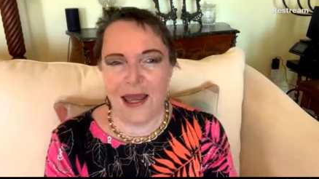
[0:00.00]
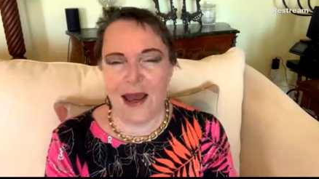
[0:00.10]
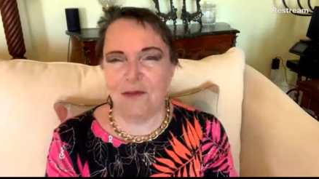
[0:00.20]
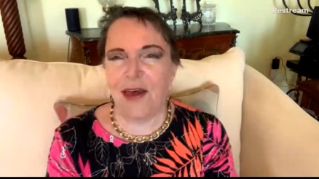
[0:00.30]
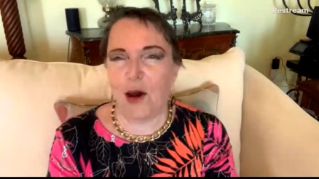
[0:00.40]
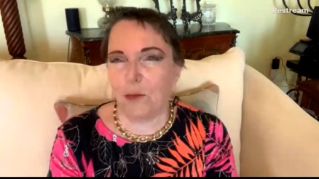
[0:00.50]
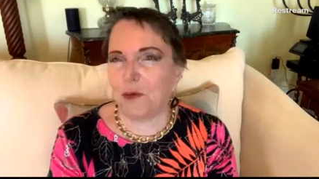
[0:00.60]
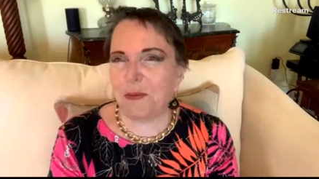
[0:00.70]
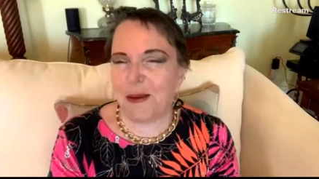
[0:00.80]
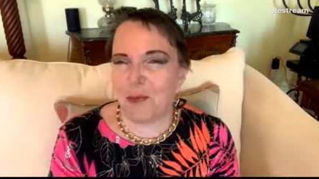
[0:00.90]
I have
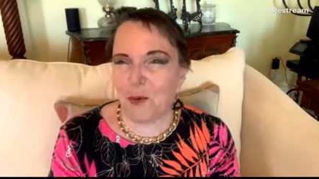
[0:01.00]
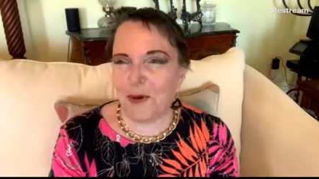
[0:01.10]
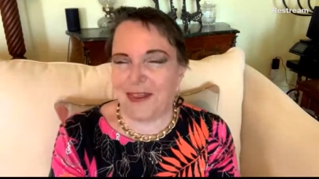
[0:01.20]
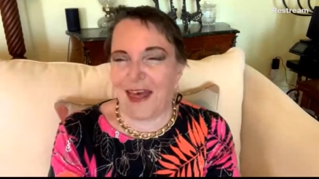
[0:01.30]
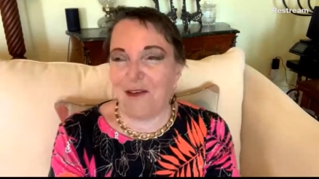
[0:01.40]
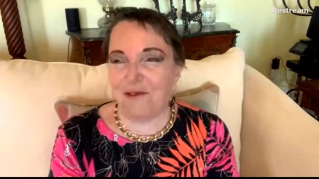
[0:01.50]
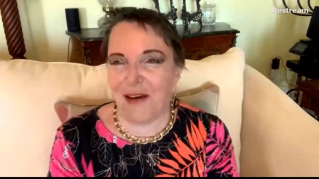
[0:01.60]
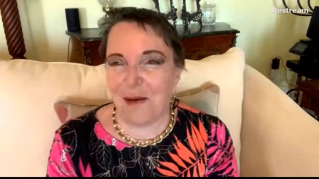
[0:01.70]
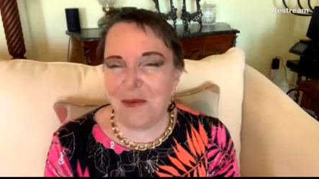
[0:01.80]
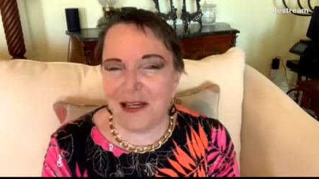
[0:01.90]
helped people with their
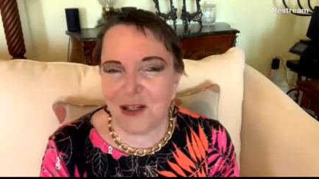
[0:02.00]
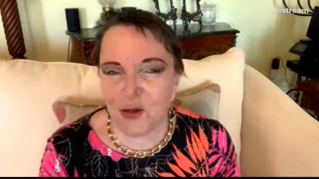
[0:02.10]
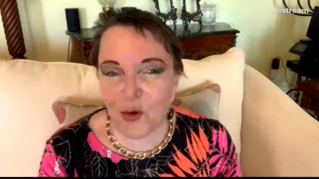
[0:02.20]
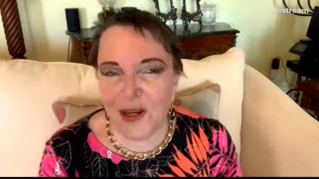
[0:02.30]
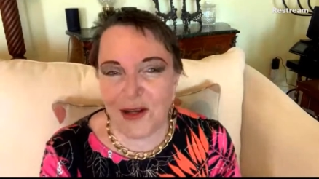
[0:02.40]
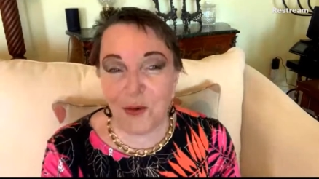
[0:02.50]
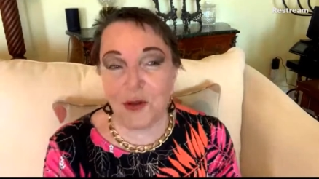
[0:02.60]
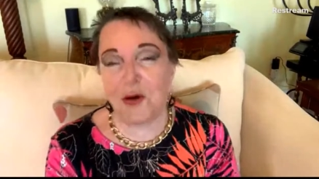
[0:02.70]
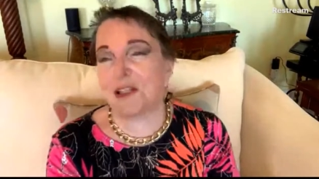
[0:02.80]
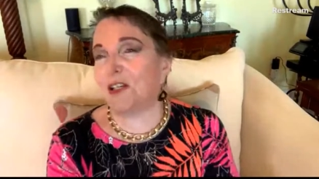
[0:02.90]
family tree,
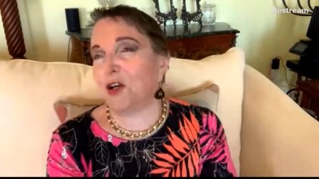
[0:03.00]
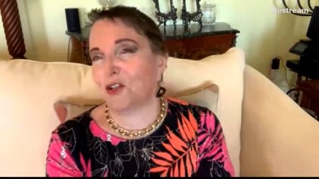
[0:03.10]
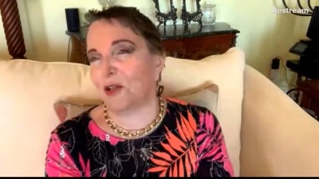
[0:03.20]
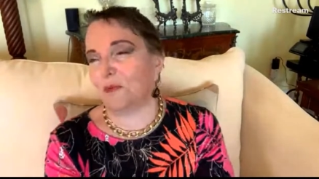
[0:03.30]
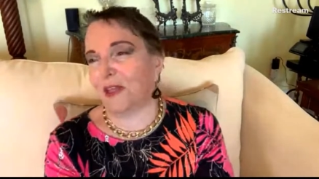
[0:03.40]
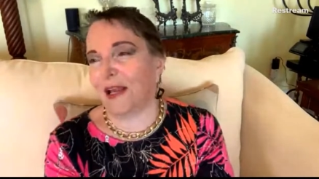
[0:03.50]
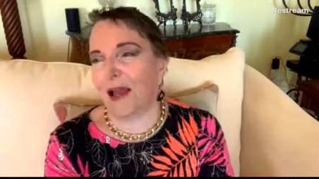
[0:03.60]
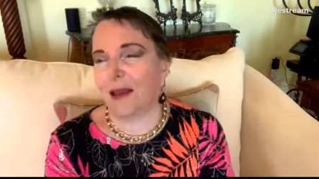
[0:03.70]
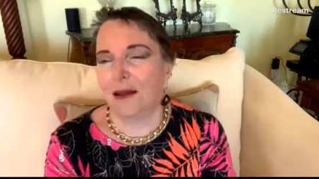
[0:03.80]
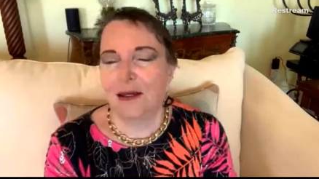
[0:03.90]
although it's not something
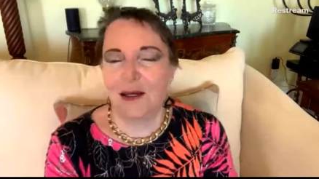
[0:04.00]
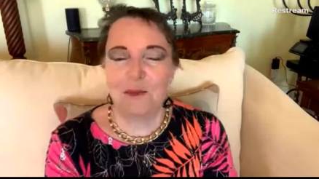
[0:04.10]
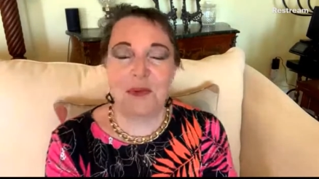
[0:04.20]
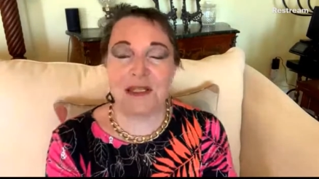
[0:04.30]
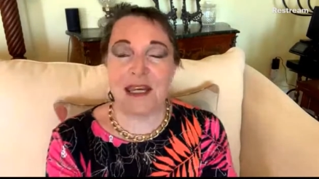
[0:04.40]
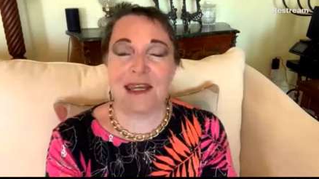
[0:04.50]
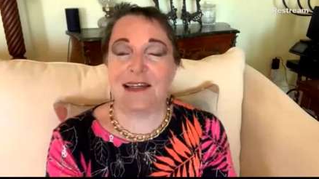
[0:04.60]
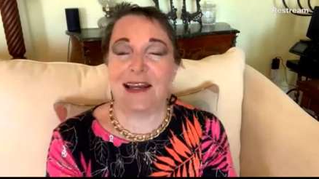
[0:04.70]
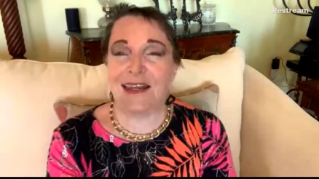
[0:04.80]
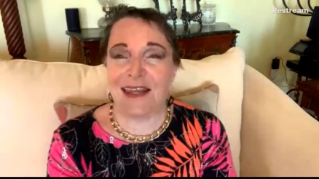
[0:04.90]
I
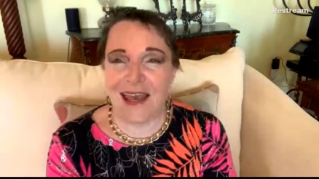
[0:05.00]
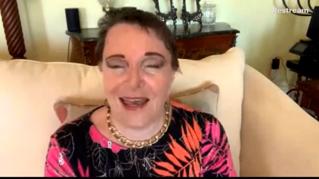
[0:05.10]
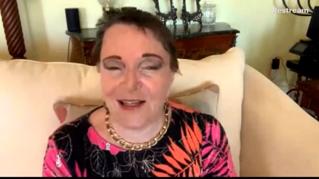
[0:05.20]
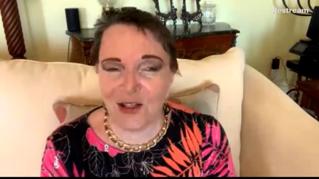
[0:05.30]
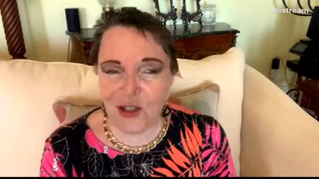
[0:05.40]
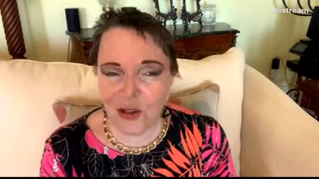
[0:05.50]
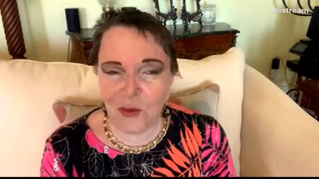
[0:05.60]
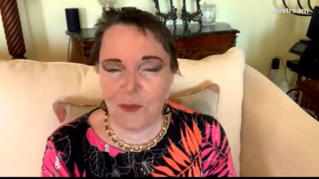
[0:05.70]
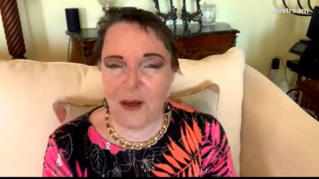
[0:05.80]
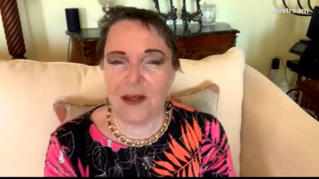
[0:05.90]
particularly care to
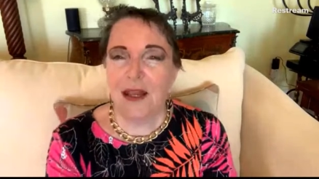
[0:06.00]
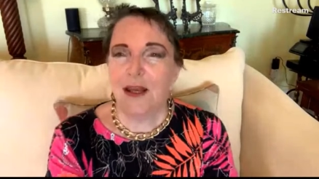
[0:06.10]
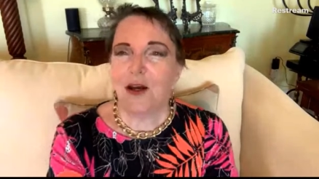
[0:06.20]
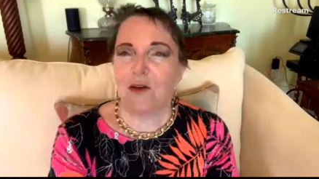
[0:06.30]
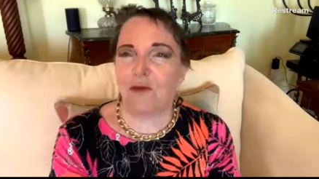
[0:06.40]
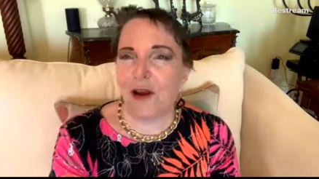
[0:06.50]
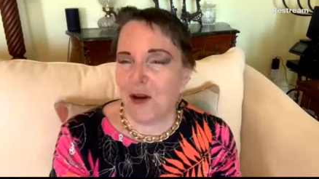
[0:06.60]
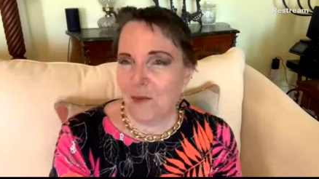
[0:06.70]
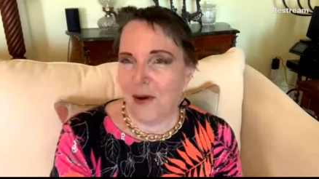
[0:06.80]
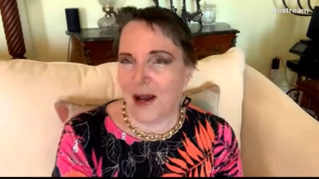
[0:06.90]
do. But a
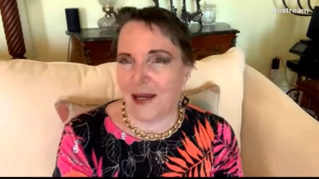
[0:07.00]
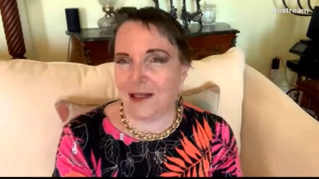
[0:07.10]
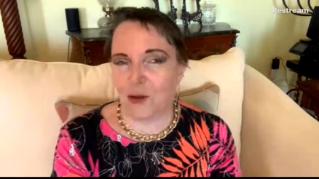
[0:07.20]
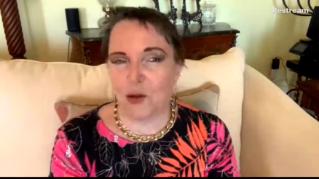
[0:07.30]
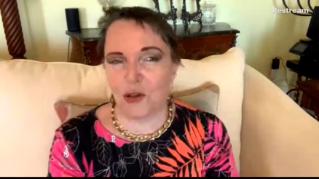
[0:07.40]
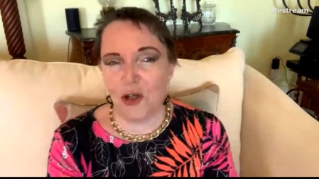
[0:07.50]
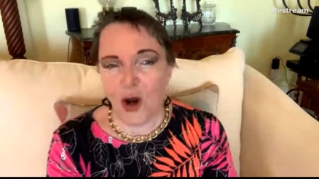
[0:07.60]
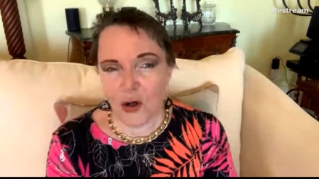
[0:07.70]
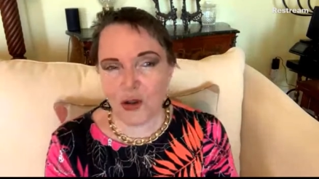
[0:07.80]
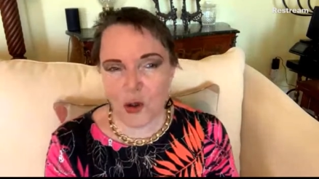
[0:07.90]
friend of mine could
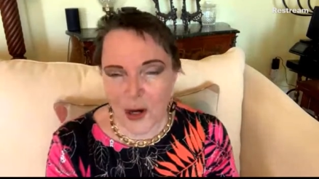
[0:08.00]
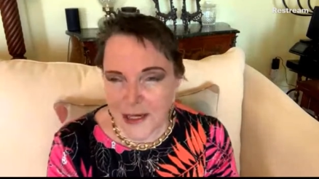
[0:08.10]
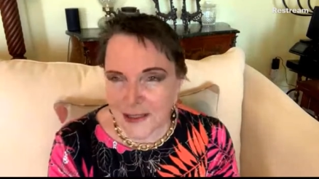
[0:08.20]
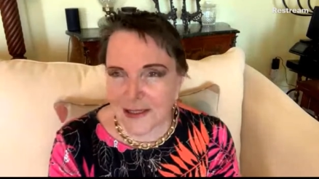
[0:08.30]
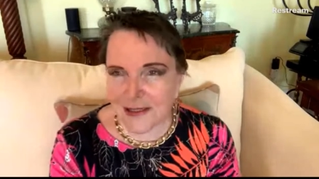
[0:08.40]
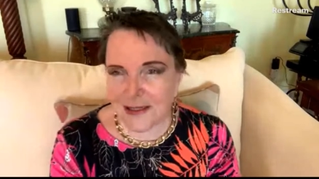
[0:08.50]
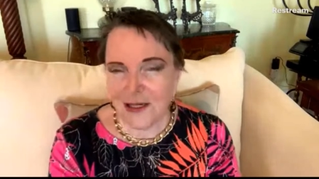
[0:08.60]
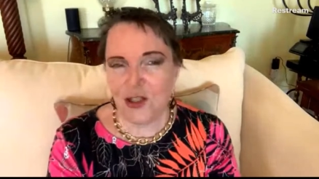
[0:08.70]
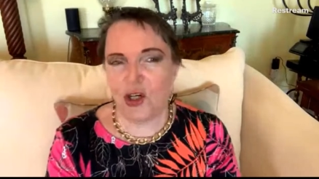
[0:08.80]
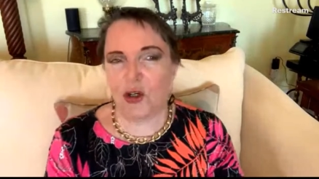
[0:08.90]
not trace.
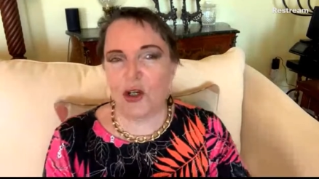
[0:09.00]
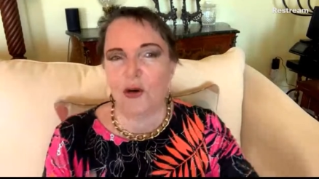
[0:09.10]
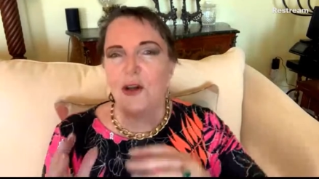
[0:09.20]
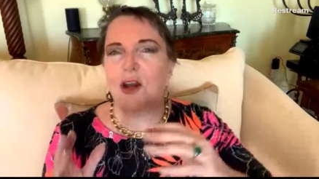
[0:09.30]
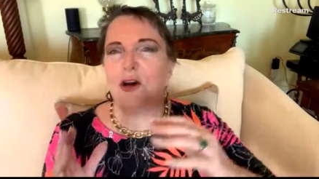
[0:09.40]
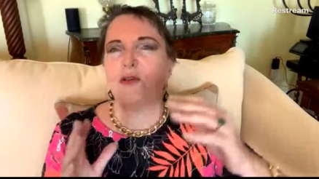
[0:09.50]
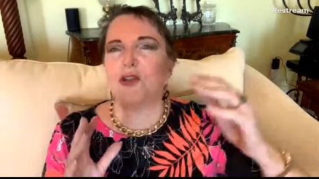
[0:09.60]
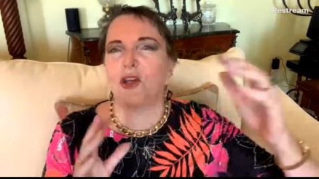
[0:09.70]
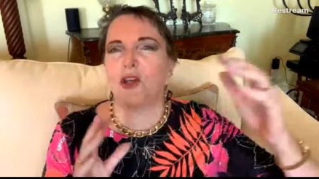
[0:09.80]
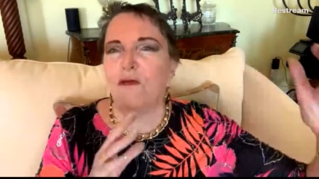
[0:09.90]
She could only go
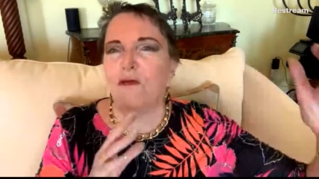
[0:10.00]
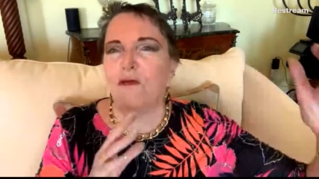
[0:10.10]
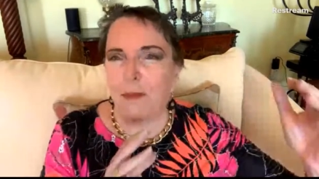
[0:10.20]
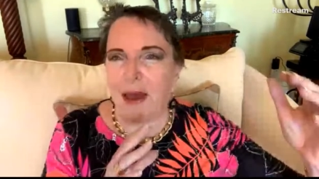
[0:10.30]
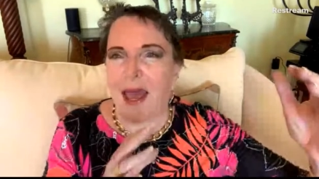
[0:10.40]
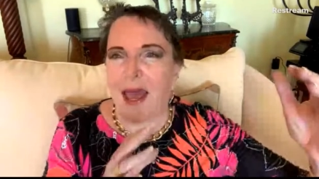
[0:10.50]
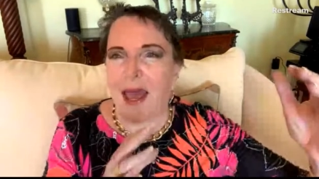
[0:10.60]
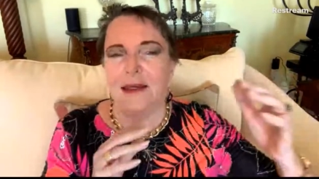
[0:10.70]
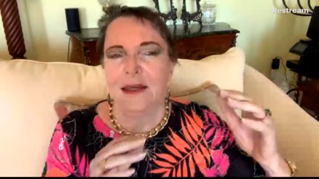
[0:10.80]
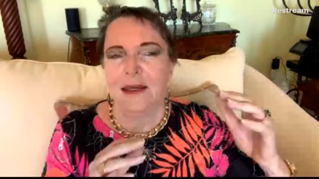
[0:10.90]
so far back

### WORK TO BE COMPLETED
Copy the whole listing exactly, excluding the pictures in it.

### TASK ANSWER
[0:00.00]
[0:00.10]
[0:00.20]
[0:00.30]
[0:00.40]
[0:00.50]
[0:00.60]
[0:00.70]
[0:00.80]
[0:00.90]
I have
[0:01.00]
[0:01.10]
[0:01.20]
[0:01.30]
[0:01.40]
[0:01.50]
[0:01.60]
[0:01.70]
[0:01.80]
[0:01.90]
helped people with their
[0:02.00]
[0:02.10]
[0:02.20]
[0:02.30]
[0:02.40]
[0:02.50]
[0:02.60]
[0:02.70]
[0:02.80]
[0:02.90]
family tree,
[0:03.00]
[0:03.10]
[0:03.20]
[0:03.30]
[0:03.40]
[0:03.50]
[0:03.60]
[0:03.70]
[0:03.80]
[0:03.90]
although it's not something
[0:04.00]
[0:04.10]
[0:04.20]
[0:04.30]
[0:04.40]
[0:04.50]
[0:04.60]
[0:04.70]
[0:04.80]
[0:04.90]
I
[0:05.00]
[0:05.10]
[0:05.20]
[0:05.30]
[0:05.40]
[0:05.50]
[0:05.60]
[0:05.70]
[0:05.80]
[0:05.90]
particularly care to
[0:06.00]
[0:06.10]
[0:06.20]
[0:06.30]
[0:06.40]
[0:06.50]
[0:06.60]
[0:06.70]
[0:06.80]
[0:06.90]
do. But a
[0:07.00]
[0:07.10]
[0:07.20]
[0:07.30]
[0:07.40]
[0:07.50]
[0:07.60]
[0:07.70]
[0:07.80]
[0:07.90]
friend of mine could
[0:08.00]
[0:08.10]
[0:08.20]
[0:08.30]
[0:08.40]
[0:08.50]
[0:08.60]
[0:08.70]
[0:08.80]
[0:08.90]
not trace.
[0:09.00]
[0:09.10]
[0:09.20]
[0:09.30]
[0:09.40]
[0:09.50]
[0:09.60]
[0:09.70]
[0:09.80]
[0:09.90]
She could only go
[0:10.00]
[0:10.10]
[0:10.20]
[0:10.30]
[0:10.40]
[0:10.50]
[0:10.60]
[0:10.70]
[0:10.80]
[0:10.90]
so far back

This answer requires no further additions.